▶ PROBLEM TO SOLVE:
All of the records should be restated word for word.

▶ MATERIAL PROVIDED:
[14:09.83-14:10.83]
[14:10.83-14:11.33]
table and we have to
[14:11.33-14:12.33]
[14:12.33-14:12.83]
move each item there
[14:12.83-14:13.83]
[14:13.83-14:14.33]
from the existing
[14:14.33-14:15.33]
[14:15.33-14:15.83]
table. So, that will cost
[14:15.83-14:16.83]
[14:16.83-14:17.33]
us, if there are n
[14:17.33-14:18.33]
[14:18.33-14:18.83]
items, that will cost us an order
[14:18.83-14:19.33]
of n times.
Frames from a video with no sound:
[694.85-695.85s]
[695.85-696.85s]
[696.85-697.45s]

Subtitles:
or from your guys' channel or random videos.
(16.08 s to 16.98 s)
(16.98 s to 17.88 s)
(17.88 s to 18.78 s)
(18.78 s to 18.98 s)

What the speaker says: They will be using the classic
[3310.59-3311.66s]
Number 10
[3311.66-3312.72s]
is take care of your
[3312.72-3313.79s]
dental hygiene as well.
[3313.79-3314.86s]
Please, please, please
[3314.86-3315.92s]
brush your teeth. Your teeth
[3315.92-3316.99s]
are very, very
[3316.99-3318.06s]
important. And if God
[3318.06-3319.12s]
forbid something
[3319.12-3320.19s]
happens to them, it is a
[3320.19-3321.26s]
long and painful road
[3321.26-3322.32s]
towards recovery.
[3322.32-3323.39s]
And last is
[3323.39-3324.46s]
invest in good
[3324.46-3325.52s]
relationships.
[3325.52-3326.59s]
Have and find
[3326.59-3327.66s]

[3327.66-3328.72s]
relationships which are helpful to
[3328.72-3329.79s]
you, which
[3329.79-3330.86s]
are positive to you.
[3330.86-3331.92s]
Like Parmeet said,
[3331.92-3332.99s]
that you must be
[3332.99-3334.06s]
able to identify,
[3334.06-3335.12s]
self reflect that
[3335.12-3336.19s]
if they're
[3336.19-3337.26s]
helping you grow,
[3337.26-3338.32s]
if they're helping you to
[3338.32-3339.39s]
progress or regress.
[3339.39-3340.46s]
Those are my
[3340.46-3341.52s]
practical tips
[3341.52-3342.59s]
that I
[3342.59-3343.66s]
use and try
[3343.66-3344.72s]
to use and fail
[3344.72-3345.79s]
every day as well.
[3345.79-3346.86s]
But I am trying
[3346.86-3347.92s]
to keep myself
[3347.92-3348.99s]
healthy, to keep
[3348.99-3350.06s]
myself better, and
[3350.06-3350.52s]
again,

▶ EXERCISE RESULT:
[14:09.83-14:10.83]
[14:10.83-14:11.33]
table and we have to
[14:11.33-14:12.33]
[14:12.33-14:12.83]
move each item there
[14:12.83-14:13.83]
[14:13.83-14:14.33]
from the existing
[14:14.33-14:15.33]
[14:15.33-14:15.83]
table. So, that will cost
[14:15.83-14:16.83]
[14:16.83-14:17.33]
us, if there are n
[14:17.33-14:18.33]
[14:18.33-14:18.83]
items, that will cost us an order
[14:18.83-14:19.33]
of n times.
Frames from a video with no sound:
[694.85-695.85s]
[695.85-696.85s]
[696.85-697.45s]

Subtitles:
or from your guys' channel or random videos.
(16.08 s to 16.98 s)
(16.98 s to 17.88 s)
(17.88 s to 18.78 s)
(18.78 s to 18.98 s)

What the speaker says: They will be using the classic
[3310.59-3311.66s]
Number 10
[3311.66-3312.72s]
is take care of your
[3312.72-3313.79s]
dental hygiene as well.
[3313.79-3314.86s]
Please, please, please
[3314.86-3315.92s]
brush your teeth. Your teeth
[3315.92-3316.99s]
are very, very
[3316.99-3318.06s]
important. And if God
[3318.06-3319.12s]
forbid something
[3319.12-3320.19s]
happens to them, it is a
[3320.19-3321.26s]
long and painful road
[3321.26-3322.32s]
towards recovery.
[3322.32-3323.39s]
And last is
[3323.39-3324.46s]
invest in good
[3324.46-3325.52s]
relationships.
[3325.52-3326.59s]
Have and find
[3326.59-3327.66s]

[3327.66-3328.72s]
relationships which are helpful to
[3328.72-3329.79s]
you, which
[3329.79-3330.86s]
are positive to you.
[3330.86-3331.92s]
Like Parmeet said,
[3331.92-3332.99s]
that you must be
[3332.99-3334.06s]
able to identify,
[3334.06-3335.12s]
self reflect that
[3335.12-3336.19s]
if they're
[3336.19-3337.26s]
helping you grow,
[3337.26-3338.32s]
if they're helping you to
[3338.32-3339.39s]
progress or regress.
[3339.39-3340.46s]
Those are my
[3340.46-3341.52s]
practical tips
[3341.52-3342.59s]
that I
[3342.59-3343.66s]
use and try
[3343.66-3344.72s]
to use and fail
[3344.72-3345.79s]
every day as well.
[3345.79-3346.86s]
But I am trying
[3346.86-3347.92s]
to keep myself
[3347.92-3348.99s]
healthy, to keep
[3348.99-3350.06s]
myself better, and
[3350.06-3350.52s]
again,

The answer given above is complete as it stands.